(Dataset entries)
[Start of Attachment]

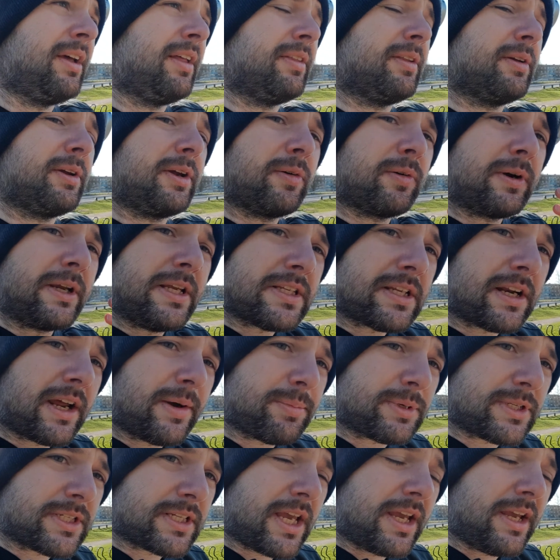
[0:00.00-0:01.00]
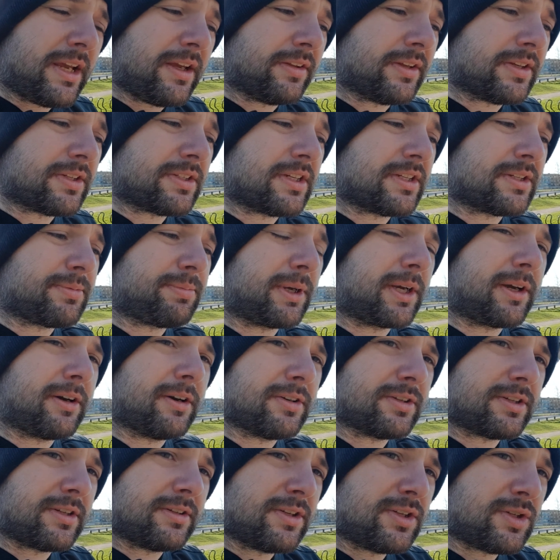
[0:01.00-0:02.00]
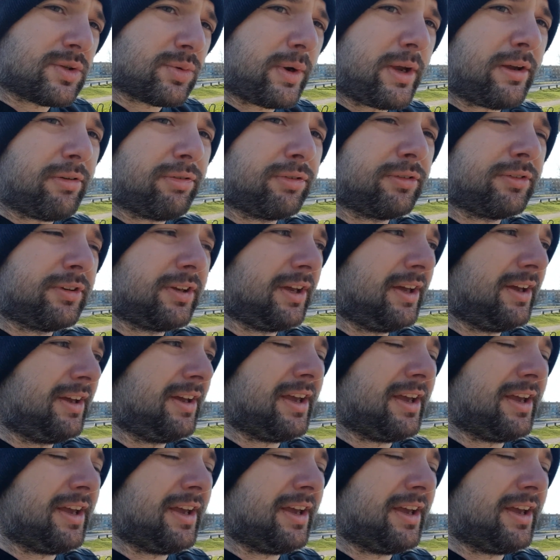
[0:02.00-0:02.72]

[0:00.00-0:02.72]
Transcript: The reason I'm saying this is because Swift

[End of Attachment]

_Assigned task_: This calls for an exact copy of all the entries above, with the pictures omitted.

_Answer space_:
[0:00.00-0:01.00]
[0:01.00-0:02.00]
[0:02.00-0:02.72]

[0:00.00-0:02.72]
Transcript: The reason I'm saying this is because Swift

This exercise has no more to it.